* **Task to carry out**
Your copy should repeat each record below exactly and contain no images.

* **Stored data**

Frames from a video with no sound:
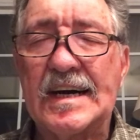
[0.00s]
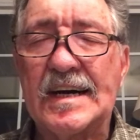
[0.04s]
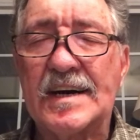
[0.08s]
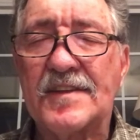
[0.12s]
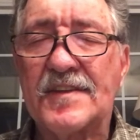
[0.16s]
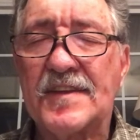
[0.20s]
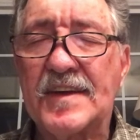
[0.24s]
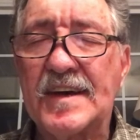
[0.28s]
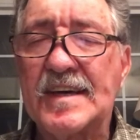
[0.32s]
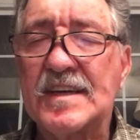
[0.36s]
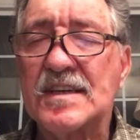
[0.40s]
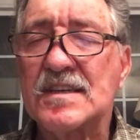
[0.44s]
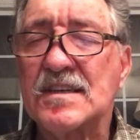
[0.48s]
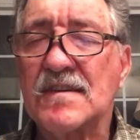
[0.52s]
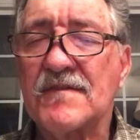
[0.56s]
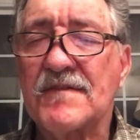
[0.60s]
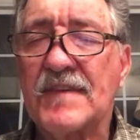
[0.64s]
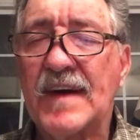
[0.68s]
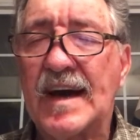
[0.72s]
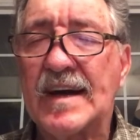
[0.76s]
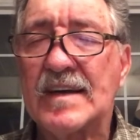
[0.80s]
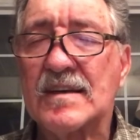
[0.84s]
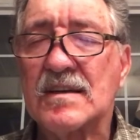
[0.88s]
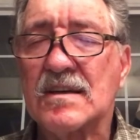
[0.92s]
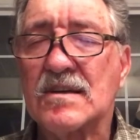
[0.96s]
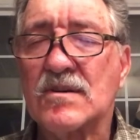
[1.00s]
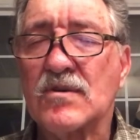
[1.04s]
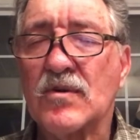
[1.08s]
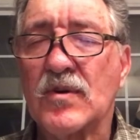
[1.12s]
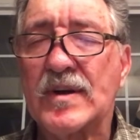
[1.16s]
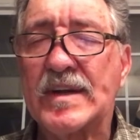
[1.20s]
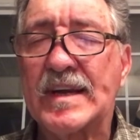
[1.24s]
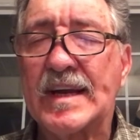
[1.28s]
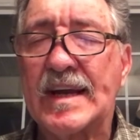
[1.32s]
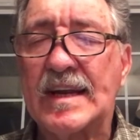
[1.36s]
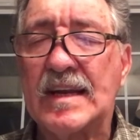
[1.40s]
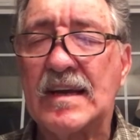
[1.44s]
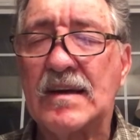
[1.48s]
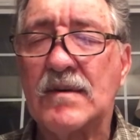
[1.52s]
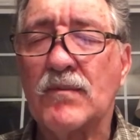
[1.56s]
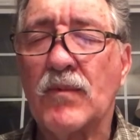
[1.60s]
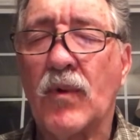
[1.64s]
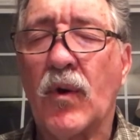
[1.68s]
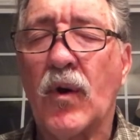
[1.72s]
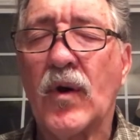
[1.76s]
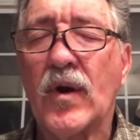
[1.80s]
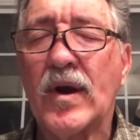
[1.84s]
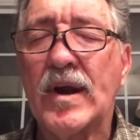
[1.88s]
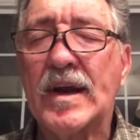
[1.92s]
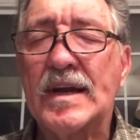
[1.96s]
things of that sort
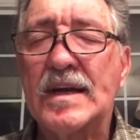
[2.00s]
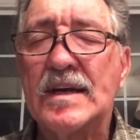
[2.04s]
anymore,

* **Answer below**
Frames from a video with no sound:
[0.00s]
[0.04s]
[0.08s]
[0.12s]
[0.16s]
[0.20s]
[0.24s]
[0.28s]
[0.32s]
[0.36s]
[0.40s]
[0.44s]
[0.48s]
[0.52s]
[0.56s]
[0.60s]
[0.64s]
[0.68s]
[0.72s]
[0.76s]
[0.80s]
[0.84s]
[0.88s]
[0.92s]
[0.96s]
[1.00s]
[1.04s]
[1.08s]
[1.12s]
[1.16s]
[1.20s]
[1.24s]
[1.28s]
[1.32s]
[1.36s]
[1.40s]
[1.44s]
[1.48s]
[1.52s]
[1.56s]
[1.60s]
[1.64s]
[1.68s]
[1.72s]
[1.76s]
[1.80s]
[1.84s]
[1.88s]
[1.92s]
[1.96s]
things of that sort
[2.00s]
[2.04s]
anymore,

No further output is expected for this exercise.